With the line containing "(0.90 s to 1.80 s)" as the first and the final line of the entries as the last, repeat exactly the lines in that span, including both.
Start of Data excerpts
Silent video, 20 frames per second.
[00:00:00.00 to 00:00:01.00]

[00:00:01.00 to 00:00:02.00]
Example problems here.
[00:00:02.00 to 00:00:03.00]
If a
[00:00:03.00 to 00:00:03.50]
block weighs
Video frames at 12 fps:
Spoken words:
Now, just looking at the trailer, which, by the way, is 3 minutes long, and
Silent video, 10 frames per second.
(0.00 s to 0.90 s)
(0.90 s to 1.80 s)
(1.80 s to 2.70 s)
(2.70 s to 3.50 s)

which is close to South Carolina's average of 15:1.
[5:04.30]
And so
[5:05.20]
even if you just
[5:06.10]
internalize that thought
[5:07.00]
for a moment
End of Data excerpts
» Task result
(0.90 s to 1.80 s)
(1.80 s to 2.70 s)
(2.70 s to 3.50 s)

which is close to South Carolina's average of 15:1.
[5:04.30]
And so
[5:05.20]
even if you just
[5:06.10]
internalize that thought
[5:07.00]
for a moment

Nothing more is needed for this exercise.